### Try it
Only an exact copy is wanted: the lines from the one holding "[0:05.00-0:06.00]" through the last line below, minus the pictures.

### Extracted records
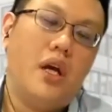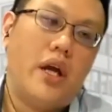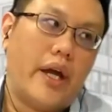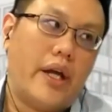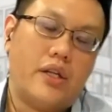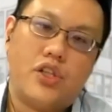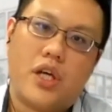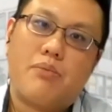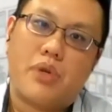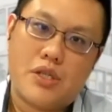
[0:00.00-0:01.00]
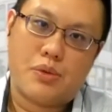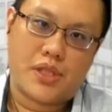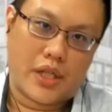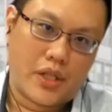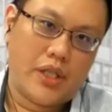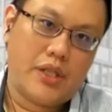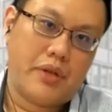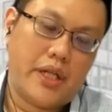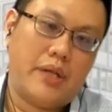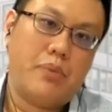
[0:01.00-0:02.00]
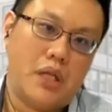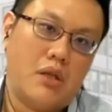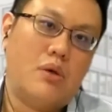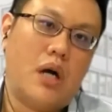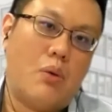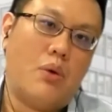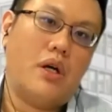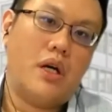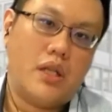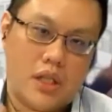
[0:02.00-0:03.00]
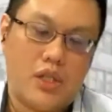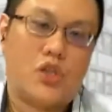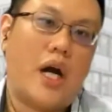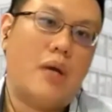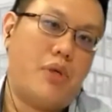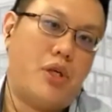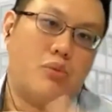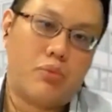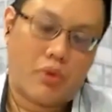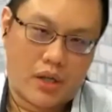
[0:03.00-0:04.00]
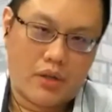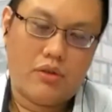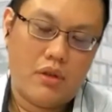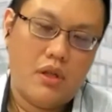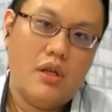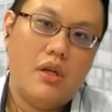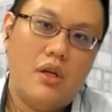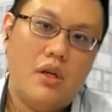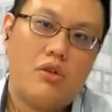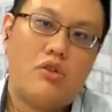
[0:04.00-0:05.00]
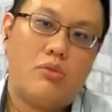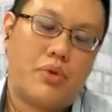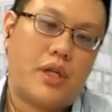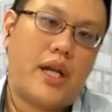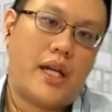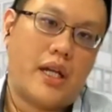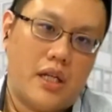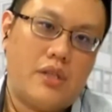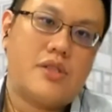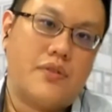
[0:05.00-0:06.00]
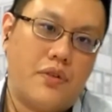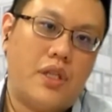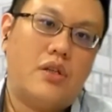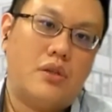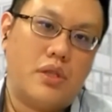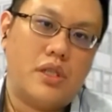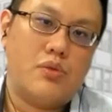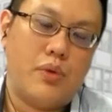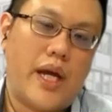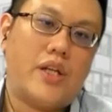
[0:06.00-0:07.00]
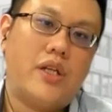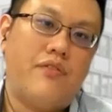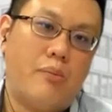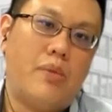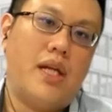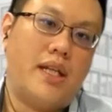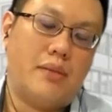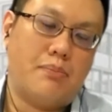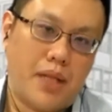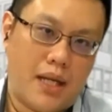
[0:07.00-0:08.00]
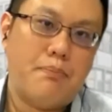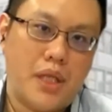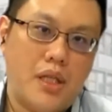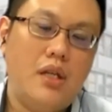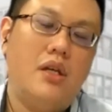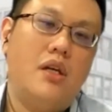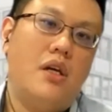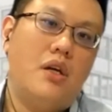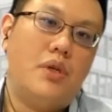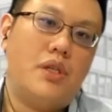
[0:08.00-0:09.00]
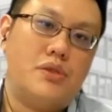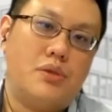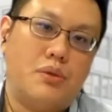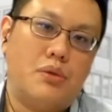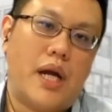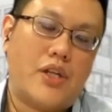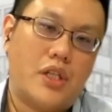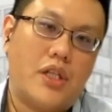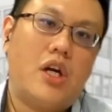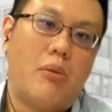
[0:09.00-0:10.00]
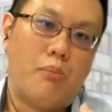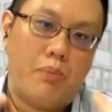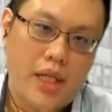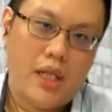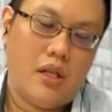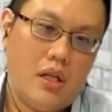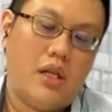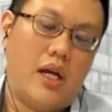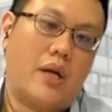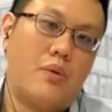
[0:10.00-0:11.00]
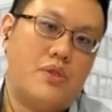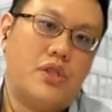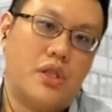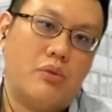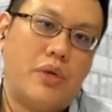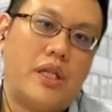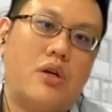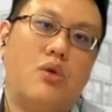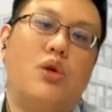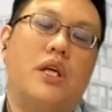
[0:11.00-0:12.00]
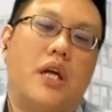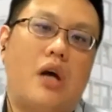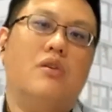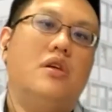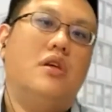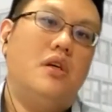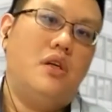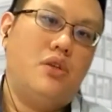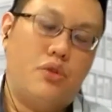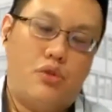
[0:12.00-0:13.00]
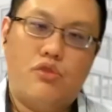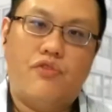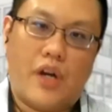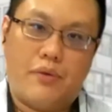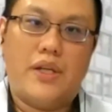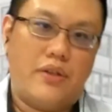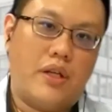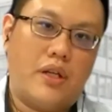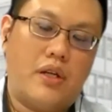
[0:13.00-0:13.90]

And the share price was actually trading below our initial IPO price. So to protect the interest of unit holders, we actually formulated a plan B, which is to actually complete the acquisition without going out to do fundraising.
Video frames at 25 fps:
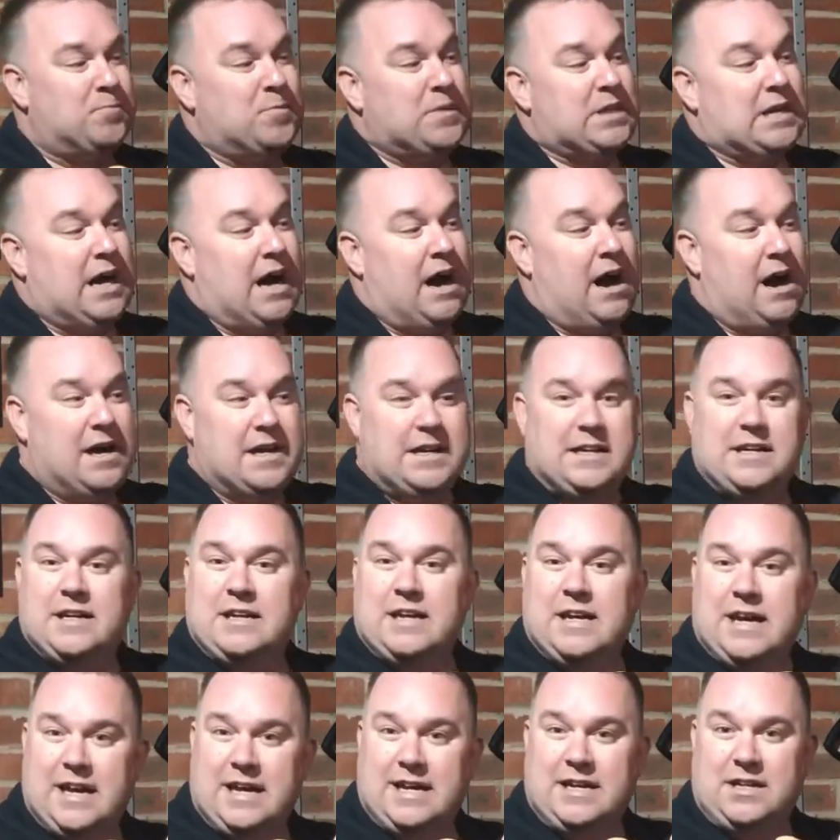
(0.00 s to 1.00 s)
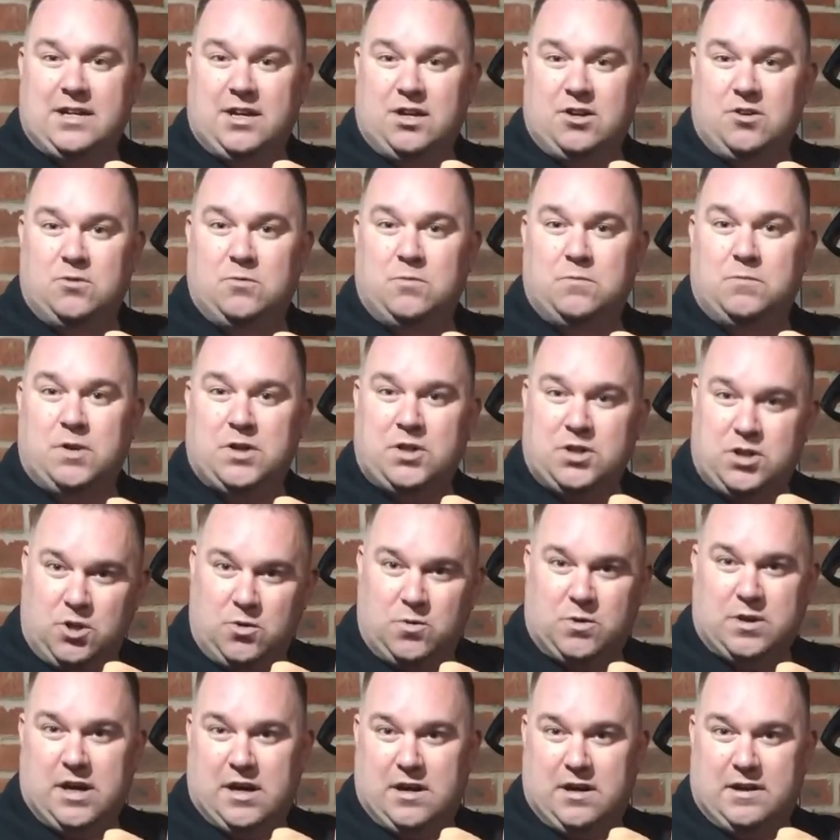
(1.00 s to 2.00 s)
I can hit you, but you
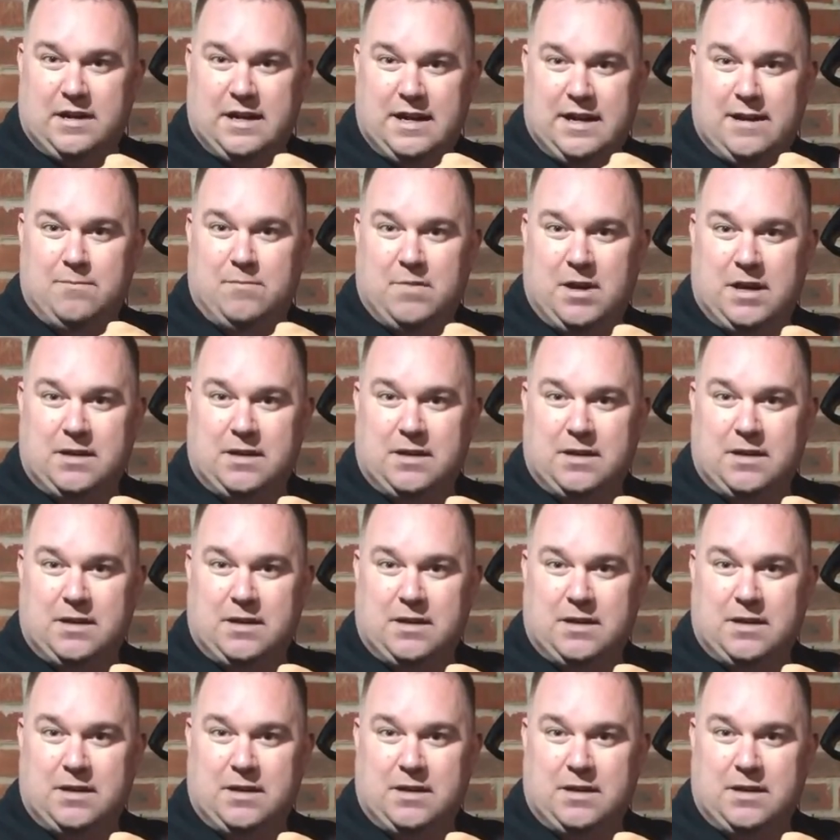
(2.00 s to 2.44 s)
can't hit me.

### Output for this task
[0:05.00-0:06.00]
[0:06.00-0:07.00]
[0:07.00-0:08.00]
[0:08.00-0:09.00]
[0:09.00-0:10.00]
[0:10.00-0:11.00]
[0:11.00-0:12.00]
[0:12.00-0:13.00]
[0:13.00-0:13.90]

And the share price was actually trading below our initial IPO price. So to protect the interest of unit holders, we actually formulated a plan B, which is to actually complete the acquisition without going out to do fundraising.
Video frames at 25 fps:
(0.00 s to 1.00 s)
(1.00 s to 2.00 s)
I can hit you, but you
(2.00 s to 2.44 s)
can't hit me.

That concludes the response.